Dans l’esprit de son concepteur, le palais Mhamdia devait éclipser celui du Bardo. Or, quand on n’a pas sa propre réserve de liquidité, on finit toujours par vendre une part de sa souveraineté.

Aujourd’hui, le président Saïed est en train de nous entraîner dans un projet grandiose dans la ville de Kairouan dont elle n’est pas certaine de pouvoir assumer tous les impacts. Ne possédant pas d’infrastructures pour gérer son intramuros, on demande à la capitale aghlabide de prendre en charge les aléas d’une extension sur sa banlieue.

Dans les pays organisés, développer une région passe nécessairement par un travail préliminaire : celui de la promotion ou du marketing du territoire. A Kairouan, sans liaison rapide avec le reste du pays, ni infrastructure digne de ce nom, seuls les trusts peu scrupuleux seraient attirés par la construction d’un ouvrage destiné à satisfaire le caprice d’un président. Pour cela, l’administration a pondu son fameux décret-loi n° 2022-68 du 19 octobre 2022, avec son article flou sur les marchés «clé en main» sans cerner cet article par les conditions et les limites qui doivent figurer pour que l’on puisse avoir recours à ce genre de transaction; une situation où ce sont les entreprises qui seront mises en concurrence. Ainsi, du décret qui fixe les honoraires des concepteurs sans possibilité de les mettre en concurrence, nous passons à des offres concurrentielles de dizaines de millions de dinars.

La France, pays dont nous suivons habituellement la législation, a mis plusieurs garde-fous à ce genre de marchés. Normalement, on est en droit de s’attendre aux mêmes garde-fous, mais chez nous, on s’arrête, comme dit l’adage, à «gare à ceux qui font leurs prières !».
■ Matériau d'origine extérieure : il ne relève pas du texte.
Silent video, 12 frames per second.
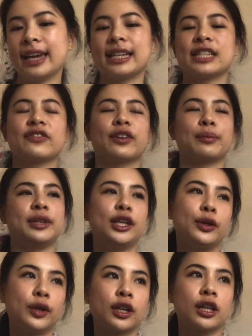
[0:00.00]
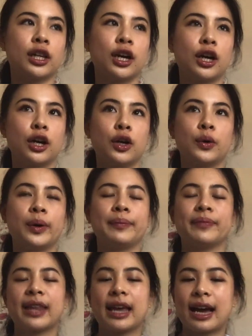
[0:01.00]
It's from Uniqlo.
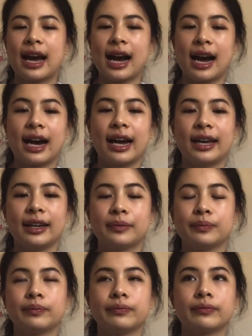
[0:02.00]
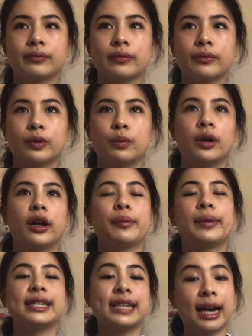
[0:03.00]
My
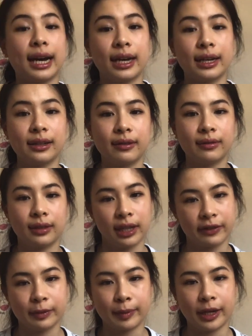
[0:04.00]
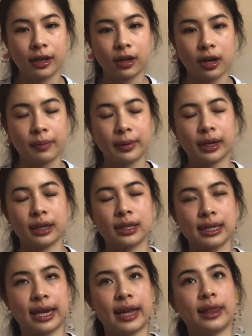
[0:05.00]
dad loves Peanut comics
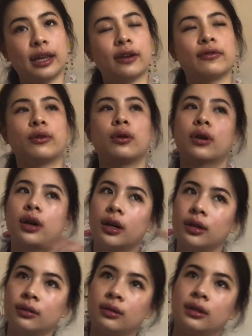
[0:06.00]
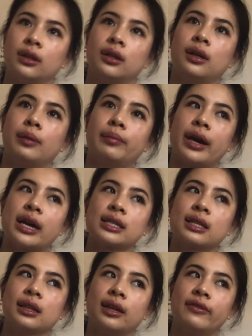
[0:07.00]
and therefore passed the
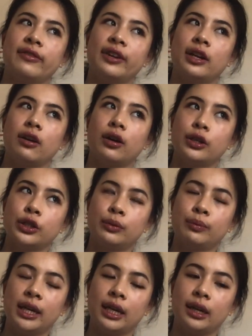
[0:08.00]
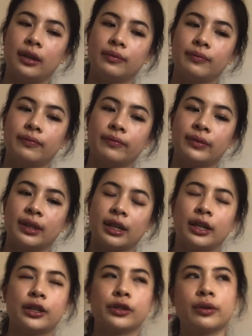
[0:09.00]
love of it on to me.
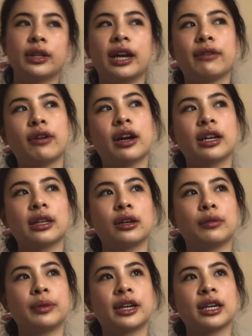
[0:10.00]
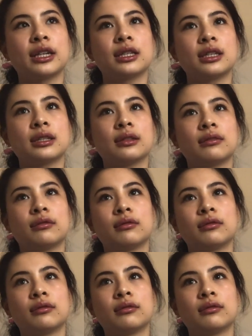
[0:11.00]
It's really ironic though because
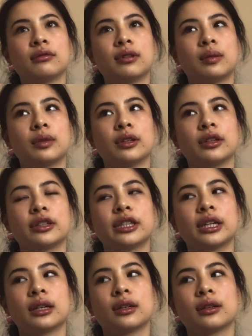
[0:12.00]
I'm allergic.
L’administration a poussé le président – s’il ne s’est pas poussé lui-même – sur la pente douce d’une corruption potentielle. Mais sans accuser personne, nous rappelons juste la règle d’or selon laquelle un homme averti en vaut deux, d’autant qu’on est face à un projet sur la réalisation duquel on est peu à parier aujourd’hui.

* Président de l’association Architectes Citoyens.